Cloud | Frankfurt am Main-1 | Networking - Public Network, Cloud | Frankfurt am Main-1 | Networking - BGP, Cloud | Frankfurt am Main-1 | Managed Kubernetes incident details
Incident Report for Gcore
Postmortem

Summary:
On November 20, 2024, from 11:10 CET to 12:10 CET, a new node addition to the storage network resulted in a network loop. This loop caused the storage backend to become partially unavailable, impacting operations and overall system performance.

Timeline:
• 11:10 CET: Initial network disturbance noticed, as latency started rising slightly.
• 11:11 - 11:13 CET: Latency spike observed for both read and write operations, reaching up to approximately 8ms.
• 11:12 CET: Engineer received a critical alert
• 11:12-11:20 CET: Node addition triggered a network loop, causing a broadcast storm, leading to degraded network conditions and making the storage backend partially unavailable.
• 11:21 CET: Node was identified as the cause, and its network connection was disabled.
• 11:25 CET: Storage services were restored, and latency returned to nominal levels.
• 11:25-12:10 CET: All customer services were checked and confirmed to be working as expected

Root Cause:
After changing network cards and not removing old configurations, it caused a network loop. The server's network ports do not generate or forward BPDU (Bridge Protocol Data Unit) packets effectively, resulting in the network failing to detect the loop through Spanning Tree Protocol (STP). This caused unknown-unicast storms due to the loop not being detected.

Action Plan:
1. Immediate Actions: The problematic node was disconnected from the network, the configuration was changed properly, and the node was moved to production.
2. Diagnostic Actions: Inspect the STP settings at both the server level and network level to verify alignment with best practices. 3. Preventive Measures:

  • Configure port security, storm control, and enhanced STP settings to ensure any potential misconfigurations are mitigated.
  • Perform an additional check of older and new network configurations for nodes to ensure consistency and prevent similar issues.
Posted Dec 03, 2024 - 09:52 UTC

Resolved
We'd like to inform you that the issue has been resolved, and we are closely monitoring the performance to ensure there are no further disruptions. We will provide a Root Cause Analysis (RCA) report in the coming days to help you understand what caused the incident and the steps we have taken to prevent it from happening again in the future.

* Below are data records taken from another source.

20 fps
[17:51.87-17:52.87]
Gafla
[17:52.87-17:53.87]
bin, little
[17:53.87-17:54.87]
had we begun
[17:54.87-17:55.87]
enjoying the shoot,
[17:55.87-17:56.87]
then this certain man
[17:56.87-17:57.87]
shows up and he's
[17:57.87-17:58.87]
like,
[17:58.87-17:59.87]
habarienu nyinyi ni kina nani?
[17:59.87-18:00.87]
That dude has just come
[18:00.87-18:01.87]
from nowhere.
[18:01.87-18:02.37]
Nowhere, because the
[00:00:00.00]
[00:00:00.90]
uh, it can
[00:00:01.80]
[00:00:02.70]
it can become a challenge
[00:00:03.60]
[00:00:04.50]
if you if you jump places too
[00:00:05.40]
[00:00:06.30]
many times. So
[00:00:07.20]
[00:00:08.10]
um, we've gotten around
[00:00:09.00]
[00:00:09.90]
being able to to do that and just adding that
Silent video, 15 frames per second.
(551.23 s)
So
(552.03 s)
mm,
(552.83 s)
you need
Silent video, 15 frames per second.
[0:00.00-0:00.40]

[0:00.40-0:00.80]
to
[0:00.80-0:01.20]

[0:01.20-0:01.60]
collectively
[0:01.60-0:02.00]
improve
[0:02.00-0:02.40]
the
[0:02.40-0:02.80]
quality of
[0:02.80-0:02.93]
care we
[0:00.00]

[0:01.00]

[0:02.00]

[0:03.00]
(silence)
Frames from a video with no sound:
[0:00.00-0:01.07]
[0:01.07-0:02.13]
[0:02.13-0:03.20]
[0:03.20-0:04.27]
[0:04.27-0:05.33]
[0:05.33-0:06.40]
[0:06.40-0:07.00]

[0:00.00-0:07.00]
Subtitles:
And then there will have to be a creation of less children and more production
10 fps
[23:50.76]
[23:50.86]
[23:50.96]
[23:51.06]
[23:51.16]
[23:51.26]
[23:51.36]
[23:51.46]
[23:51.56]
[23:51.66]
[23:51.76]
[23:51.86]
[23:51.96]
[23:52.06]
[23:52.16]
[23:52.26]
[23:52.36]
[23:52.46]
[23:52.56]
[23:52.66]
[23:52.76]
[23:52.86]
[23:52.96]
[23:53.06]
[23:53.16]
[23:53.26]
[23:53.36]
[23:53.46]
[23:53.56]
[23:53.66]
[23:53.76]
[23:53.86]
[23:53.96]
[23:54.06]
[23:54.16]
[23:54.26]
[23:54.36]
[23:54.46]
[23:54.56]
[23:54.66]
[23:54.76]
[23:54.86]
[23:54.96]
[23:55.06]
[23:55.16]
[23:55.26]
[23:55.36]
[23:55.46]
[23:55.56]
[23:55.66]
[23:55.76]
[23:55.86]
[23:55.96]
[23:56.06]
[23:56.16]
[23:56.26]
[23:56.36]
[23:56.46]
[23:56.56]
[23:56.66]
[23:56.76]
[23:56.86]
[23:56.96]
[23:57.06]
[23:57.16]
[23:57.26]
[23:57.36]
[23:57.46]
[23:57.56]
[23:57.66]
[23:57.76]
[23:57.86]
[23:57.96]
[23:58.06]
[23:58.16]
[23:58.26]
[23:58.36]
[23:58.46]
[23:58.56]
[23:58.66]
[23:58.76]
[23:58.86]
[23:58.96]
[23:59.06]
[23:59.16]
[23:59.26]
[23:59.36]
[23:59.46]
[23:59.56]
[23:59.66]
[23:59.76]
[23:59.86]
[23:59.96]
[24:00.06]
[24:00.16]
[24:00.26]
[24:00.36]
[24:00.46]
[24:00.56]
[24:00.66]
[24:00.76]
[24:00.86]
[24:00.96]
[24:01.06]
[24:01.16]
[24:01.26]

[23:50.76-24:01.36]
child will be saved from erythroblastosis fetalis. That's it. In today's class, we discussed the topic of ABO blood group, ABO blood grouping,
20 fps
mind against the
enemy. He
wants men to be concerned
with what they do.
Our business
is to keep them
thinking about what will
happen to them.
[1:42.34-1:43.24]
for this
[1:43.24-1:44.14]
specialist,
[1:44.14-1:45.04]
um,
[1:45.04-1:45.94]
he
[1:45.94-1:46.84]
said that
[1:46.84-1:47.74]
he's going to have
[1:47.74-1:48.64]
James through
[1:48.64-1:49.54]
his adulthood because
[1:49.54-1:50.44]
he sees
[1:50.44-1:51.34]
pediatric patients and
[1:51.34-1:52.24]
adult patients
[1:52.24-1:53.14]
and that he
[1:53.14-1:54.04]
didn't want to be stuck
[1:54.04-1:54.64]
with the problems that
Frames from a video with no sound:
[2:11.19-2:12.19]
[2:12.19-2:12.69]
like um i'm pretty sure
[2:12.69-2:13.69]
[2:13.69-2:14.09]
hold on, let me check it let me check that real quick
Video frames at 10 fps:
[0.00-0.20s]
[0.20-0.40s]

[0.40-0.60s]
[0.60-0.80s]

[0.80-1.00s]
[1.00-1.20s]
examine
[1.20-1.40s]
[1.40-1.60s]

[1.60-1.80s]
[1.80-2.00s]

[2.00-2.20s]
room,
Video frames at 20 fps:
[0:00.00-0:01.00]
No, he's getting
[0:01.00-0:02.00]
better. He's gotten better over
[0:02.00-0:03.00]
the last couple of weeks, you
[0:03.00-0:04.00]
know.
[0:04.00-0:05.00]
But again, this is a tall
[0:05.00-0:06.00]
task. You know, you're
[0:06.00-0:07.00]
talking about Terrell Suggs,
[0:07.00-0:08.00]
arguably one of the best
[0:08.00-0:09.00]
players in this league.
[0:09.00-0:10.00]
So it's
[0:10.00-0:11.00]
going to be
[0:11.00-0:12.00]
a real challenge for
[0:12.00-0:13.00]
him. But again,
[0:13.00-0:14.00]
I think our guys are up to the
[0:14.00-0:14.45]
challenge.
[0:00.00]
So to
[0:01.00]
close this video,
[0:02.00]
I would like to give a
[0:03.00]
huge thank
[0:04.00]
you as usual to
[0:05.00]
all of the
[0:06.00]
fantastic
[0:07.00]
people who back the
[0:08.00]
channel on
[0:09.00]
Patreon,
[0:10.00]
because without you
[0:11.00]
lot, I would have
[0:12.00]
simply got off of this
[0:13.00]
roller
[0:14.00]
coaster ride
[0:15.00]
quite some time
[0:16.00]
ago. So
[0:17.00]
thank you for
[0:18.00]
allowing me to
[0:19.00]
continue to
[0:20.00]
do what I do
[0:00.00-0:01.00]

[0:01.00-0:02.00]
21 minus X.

We apologize for any inconvenience this may have caused you, and want to thank you for your patience and understanding throughout this process.
Posted Nov 20, 2024 - 13:27 UTC
Monitoring
We are pleased to inform you that our engineering team has implemented a fix to resolve network issues to resources. However, we are still closely monitoring the situation to ensure stable performance. 

We will provide you with an update as soon as we have confirmed that the issue has been completely resolved.
Posted Nov 20, 2024 - 10:33 UTC
Investigating
We are currently experiencing a partial outage in our service's performance, which may result in partial unavailability for users. We apologize for any inconvenience this may cause and appreciate your patience and understanding during this time.

We will provide you with an update as soon as we have more information on the progress of the resolution. Thank you for your understanding and cooperation.
Posted Nov 20, 2024 - 10:20 UTC
This incident affected: Cloud | Frankfurt am Main-1 (Networking - Public Network, Networking - BGP, Managed Kubernetes).